Третье апреля. Больница уже далеко позади. Кост и Лилиан навестили меня там, развернули мне несколько конфеток, а я терпеливо ждал, пока они уйдут. Жак так и не решился на визит, и я благодарен ему за это.
Вместо того чтобы сразу подняться в галерею, я по привычке останавливаюсь у привратницкой. Господин Перес не видел меня больше месяца, но ведет себя так, будто я только вчера оставил ему ключи. Улыбка ему плохо удается, глаза бегают и невольно останавливаются на моих карманах.
— Антонио… В галерее сегодня много народу… Как дела, Антонио?..
— А у вас?
Во двор въезжает машина, и Перес устремляется туда.

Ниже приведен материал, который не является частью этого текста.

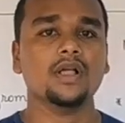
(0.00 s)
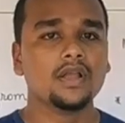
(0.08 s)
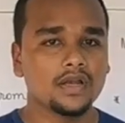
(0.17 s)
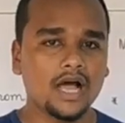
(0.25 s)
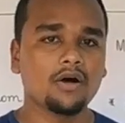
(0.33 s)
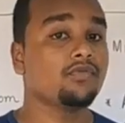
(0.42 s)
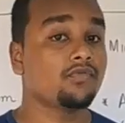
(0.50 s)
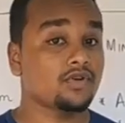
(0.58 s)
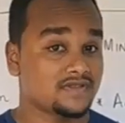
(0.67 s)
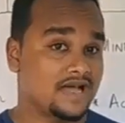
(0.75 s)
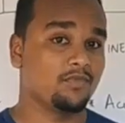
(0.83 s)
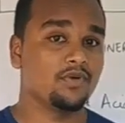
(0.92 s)
Now for
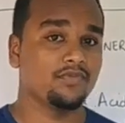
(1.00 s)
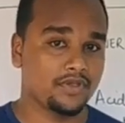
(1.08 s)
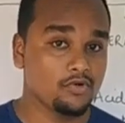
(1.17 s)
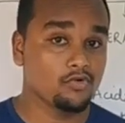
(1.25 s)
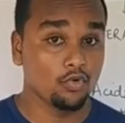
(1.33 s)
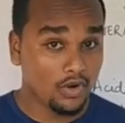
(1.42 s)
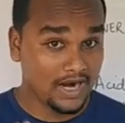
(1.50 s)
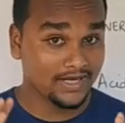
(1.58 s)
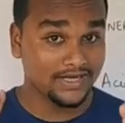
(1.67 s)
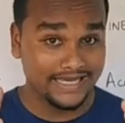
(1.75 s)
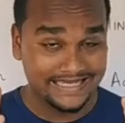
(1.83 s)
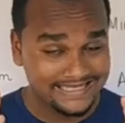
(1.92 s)
some of you who are
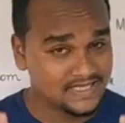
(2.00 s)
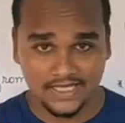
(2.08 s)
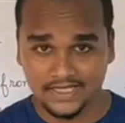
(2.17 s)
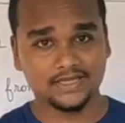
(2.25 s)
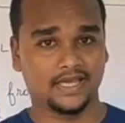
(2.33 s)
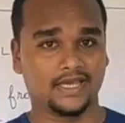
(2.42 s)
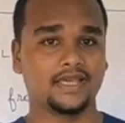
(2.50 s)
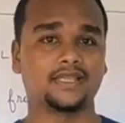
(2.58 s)
still thinking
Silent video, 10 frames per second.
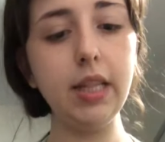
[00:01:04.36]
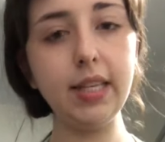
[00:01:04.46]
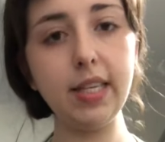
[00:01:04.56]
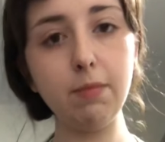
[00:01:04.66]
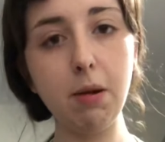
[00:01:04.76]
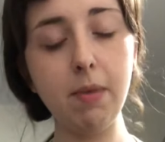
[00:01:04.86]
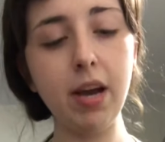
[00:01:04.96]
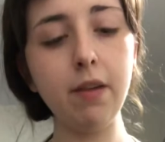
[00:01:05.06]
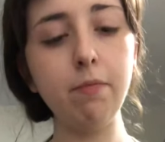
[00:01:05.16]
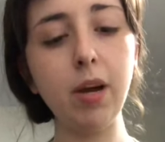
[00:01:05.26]
This is my
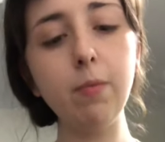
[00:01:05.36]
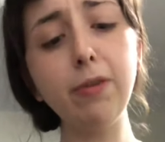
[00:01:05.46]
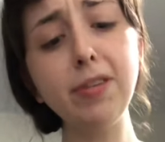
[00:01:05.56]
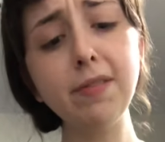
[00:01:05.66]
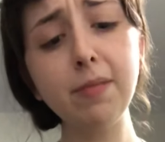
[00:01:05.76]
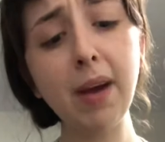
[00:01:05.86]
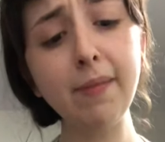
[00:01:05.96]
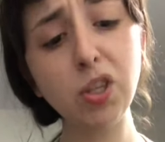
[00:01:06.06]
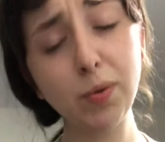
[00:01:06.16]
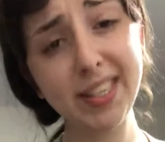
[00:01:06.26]
bag of bread. Most of them have
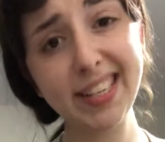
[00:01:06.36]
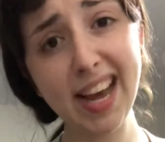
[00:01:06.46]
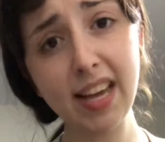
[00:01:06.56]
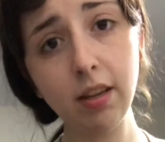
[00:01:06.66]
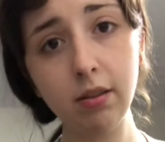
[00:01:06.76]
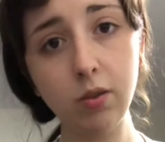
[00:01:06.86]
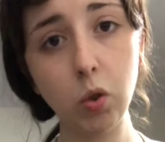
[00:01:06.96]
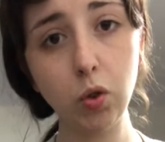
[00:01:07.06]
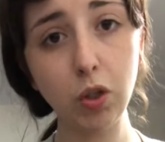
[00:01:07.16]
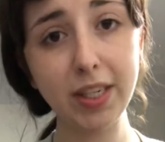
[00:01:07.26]
a twist tie,
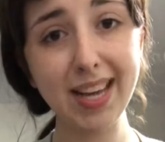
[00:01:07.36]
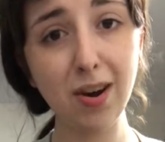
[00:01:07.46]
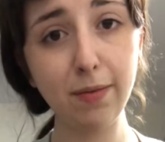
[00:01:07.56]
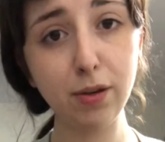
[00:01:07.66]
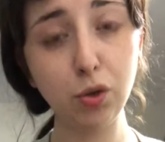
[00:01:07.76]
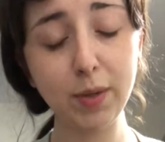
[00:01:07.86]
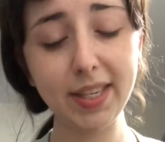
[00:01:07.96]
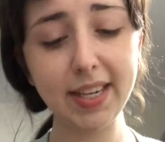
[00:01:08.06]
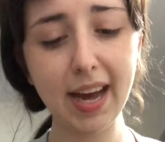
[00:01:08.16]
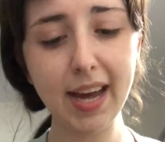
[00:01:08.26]
so just take off your
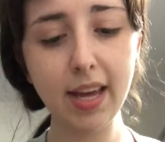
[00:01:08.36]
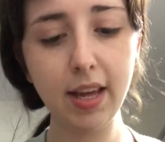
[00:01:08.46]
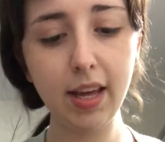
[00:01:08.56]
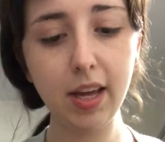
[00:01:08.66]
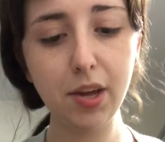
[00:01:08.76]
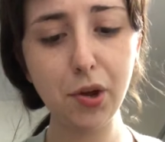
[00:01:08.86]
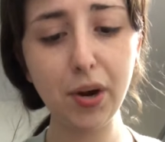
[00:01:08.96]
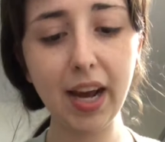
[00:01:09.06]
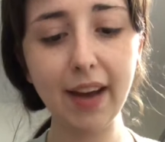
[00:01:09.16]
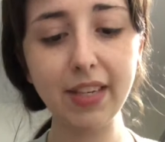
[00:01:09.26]
twist tie. You're
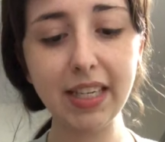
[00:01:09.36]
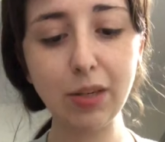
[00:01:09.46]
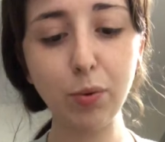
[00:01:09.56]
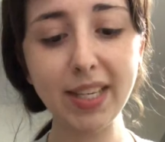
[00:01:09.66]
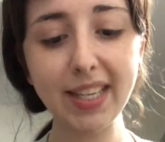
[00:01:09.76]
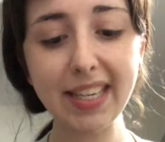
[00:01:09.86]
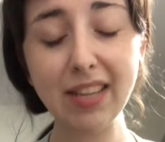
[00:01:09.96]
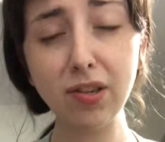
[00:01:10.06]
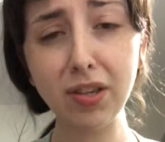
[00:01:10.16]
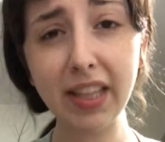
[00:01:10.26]
going to have to twist
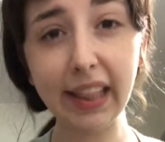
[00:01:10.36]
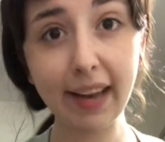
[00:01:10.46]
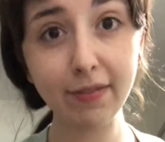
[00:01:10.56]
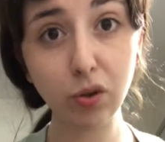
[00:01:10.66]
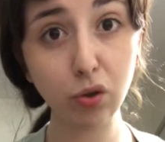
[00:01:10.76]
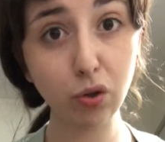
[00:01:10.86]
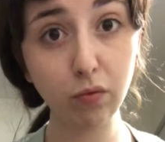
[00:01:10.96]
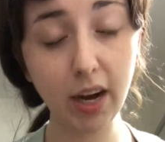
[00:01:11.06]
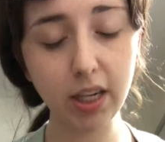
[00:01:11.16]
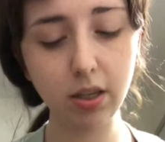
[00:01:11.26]
either to the left or to the
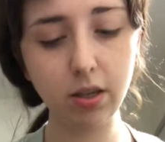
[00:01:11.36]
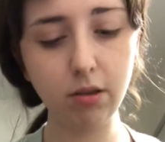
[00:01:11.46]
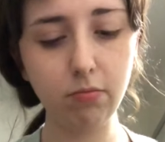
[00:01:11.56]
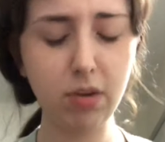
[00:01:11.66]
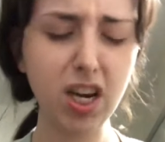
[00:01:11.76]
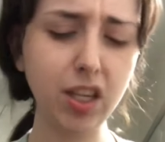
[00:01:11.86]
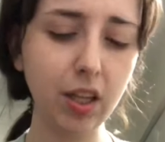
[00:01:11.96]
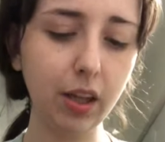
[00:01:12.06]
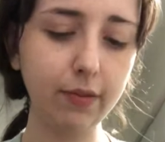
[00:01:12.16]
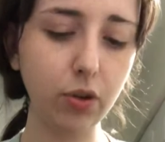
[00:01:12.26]
right. Mine is to
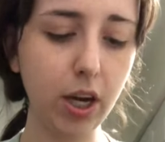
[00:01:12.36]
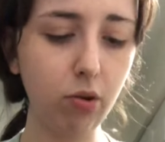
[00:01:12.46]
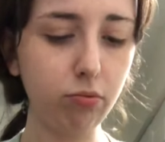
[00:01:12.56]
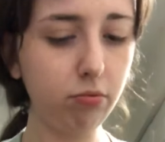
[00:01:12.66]
the left right now.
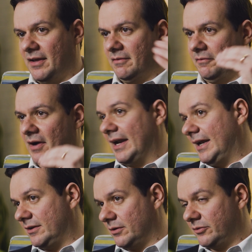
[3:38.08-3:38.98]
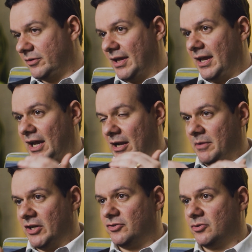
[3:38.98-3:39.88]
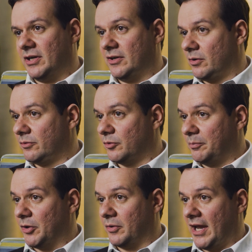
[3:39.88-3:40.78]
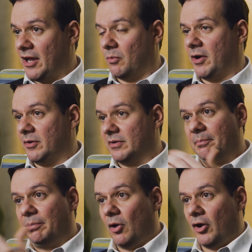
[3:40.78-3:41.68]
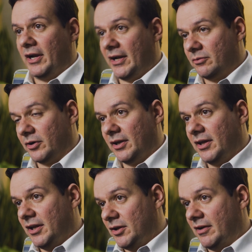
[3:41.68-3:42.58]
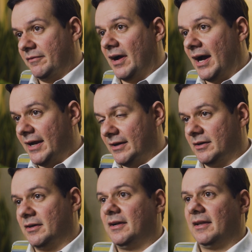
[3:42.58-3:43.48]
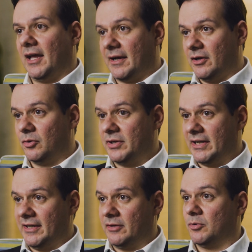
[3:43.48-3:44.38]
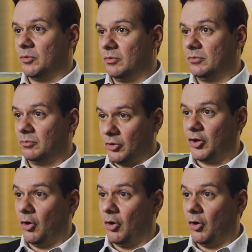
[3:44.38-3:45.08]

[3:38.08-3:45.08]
validate those, and make sure that those will be okay. When you deploy the network, you have a higher likelihood that it will work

— Паркуются где хотят… Только смотри…
Люди, с которыми я имею дело, теперь делятся на две категории: те, которые сразу все понимают.
и те, которые ведут себя, как будто ничего не заметили. Первые не знают, как быть с рукопожатием, вторые, хитрюги, придумывают другие способы приветствия. Изобретатели. И я не знаю никого в Париже, кто решился бы со мной расцеловаться.
Три раза мне удалось без уважительной причины отсрочить следственный эксперимент — воспроизведение картины преступления. На прошлой неделе, получив настоящую повестку я решил, что не стоит больше водить их за нос. Весь месяц, что я провалялся в больнице, я только и делал, что воспроизводил картину преступления. Сам.
Восстанавливал…
Потеряй я руку в автокатастрофе, под обломками какого-нибудь «Р-16», никто бы и не квакнул. Но она была раздавлена многотонной махиной, произведением современного искусства, вследствие странного похищения странной картины, национального достояния, кстати сказать, и тут уже возникают вопросы. Полицейский в больнице сказал, что я счастливо отделался, потому что это было явное покушение на убийство, и я на самом деле должен был получить этой скульптурой по полной. А я бы предпочел все-таки обломок «Р-16».